Dataset entries

== == ==

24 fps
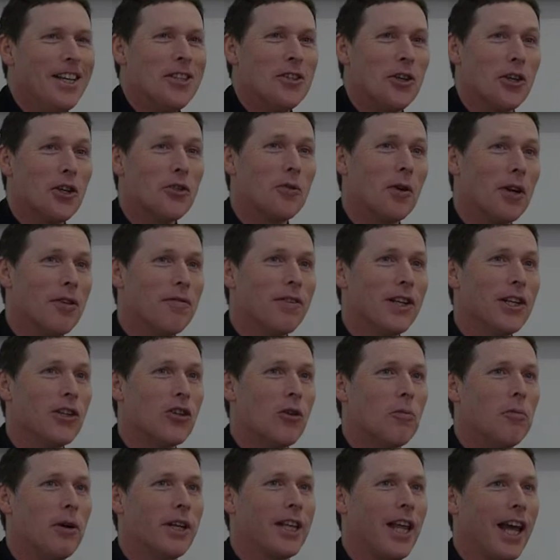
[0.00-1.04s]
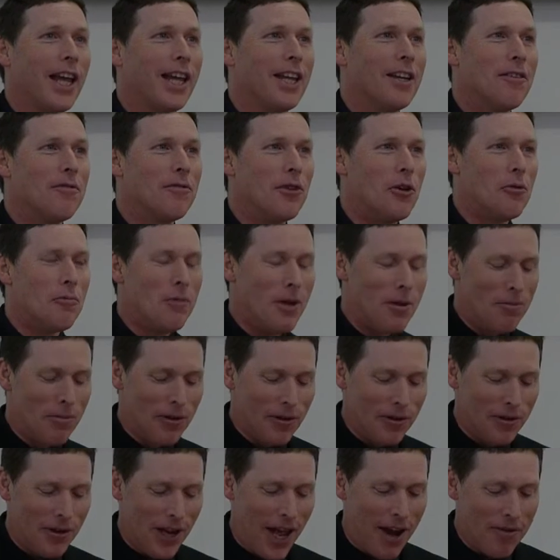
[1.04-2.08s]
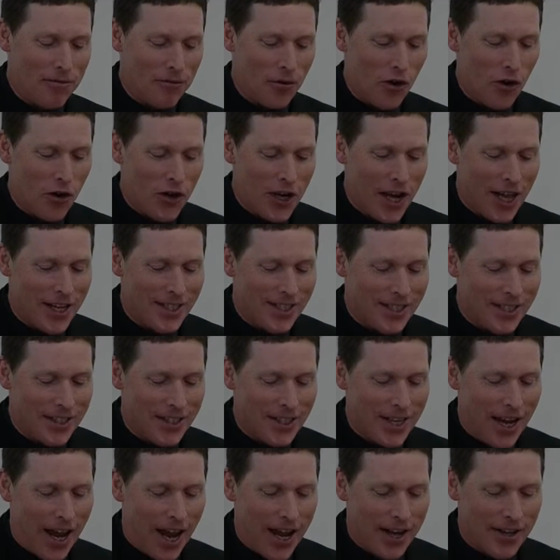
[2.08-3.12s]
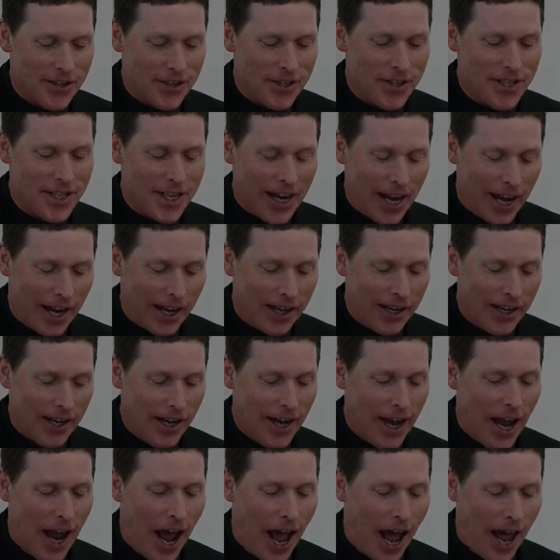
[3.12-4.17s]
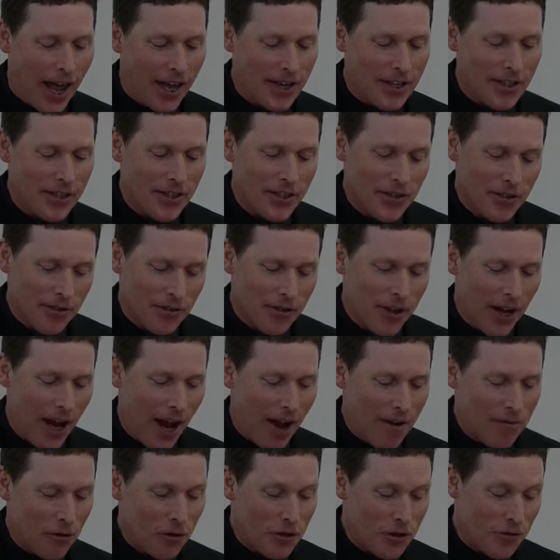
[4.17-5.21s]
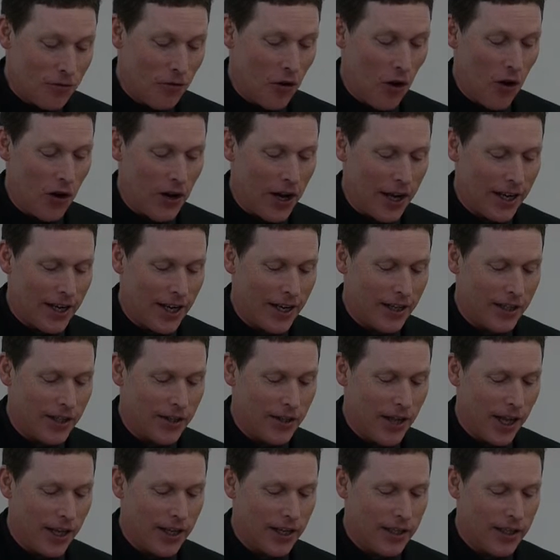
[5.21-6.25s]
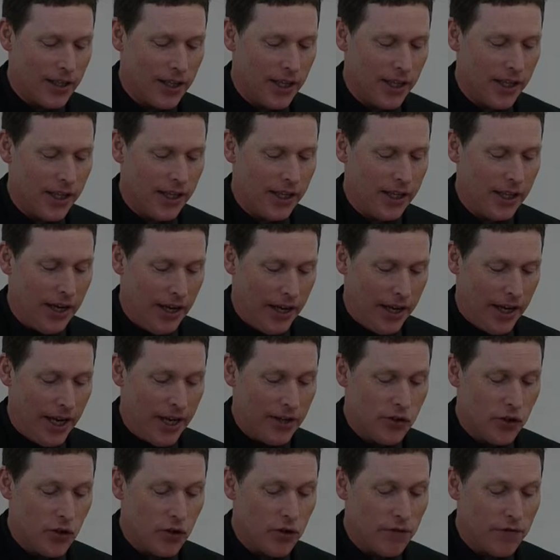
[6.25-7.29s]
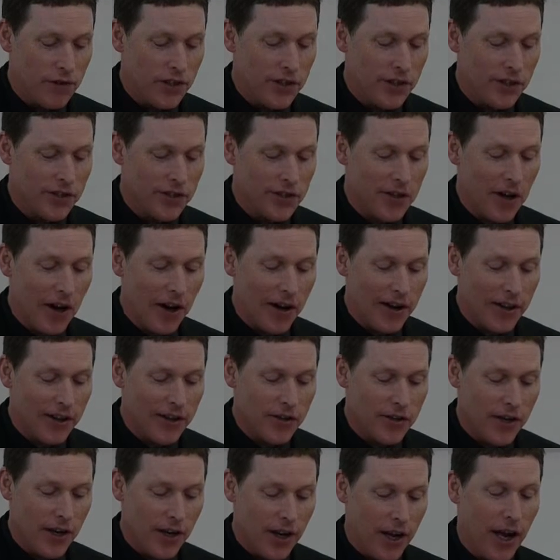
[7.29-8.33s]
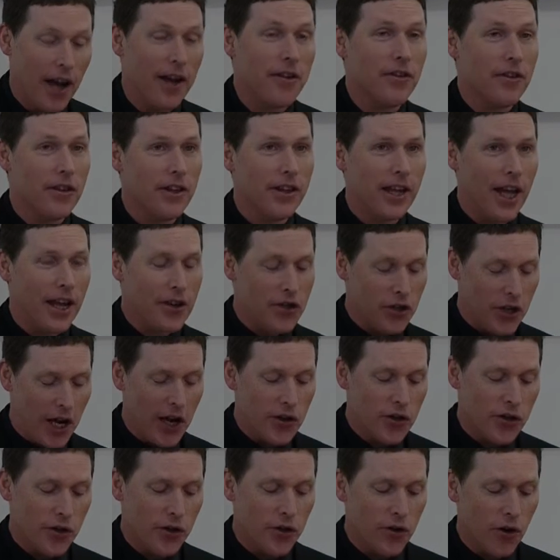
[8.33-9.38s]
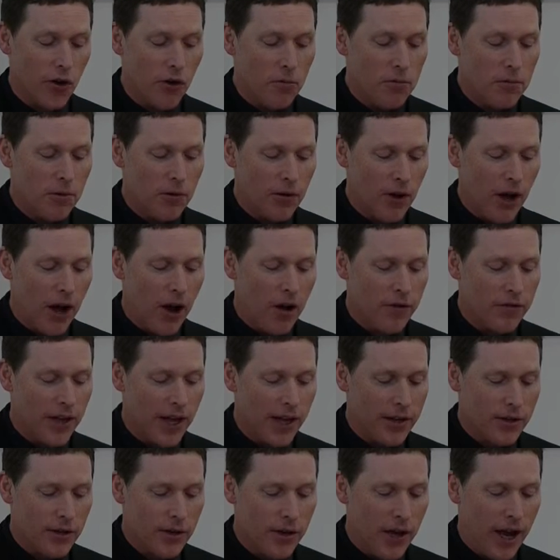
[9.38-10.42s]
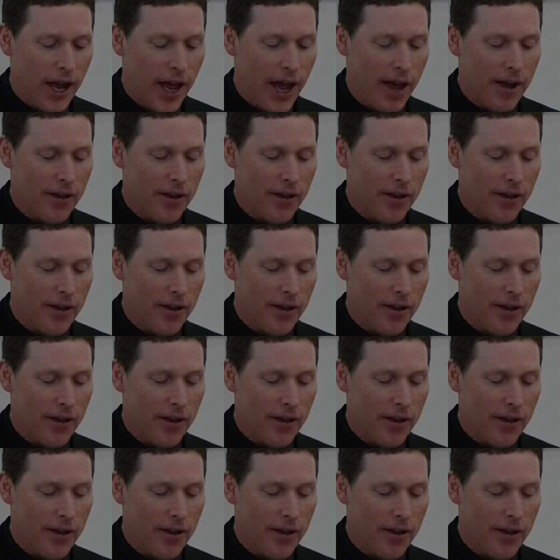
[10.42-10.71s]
So I just want to finish up by thanking a few people for organising today. And first of all, I'd like to thank the Institute of Physics in Ireland, the education group of that,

== == ==

> [WORK TASK] Reproduce the records above exactly, but only from the line containing "[5.21-6.25s]" through the last line, both included, and without any pictures.

> [EXERCISE RESULT]
[5.21-6.25s]
[6.25-7.29s]
[7.29-8.33s]
[8.33-9.38s]
[9.38-10.42s]
[10.42-10.71s]
So I just want to finish up by thanking a few people for organising today. And first of all, I'd like to thank the Institute of Physics in Ireland, the education group of that,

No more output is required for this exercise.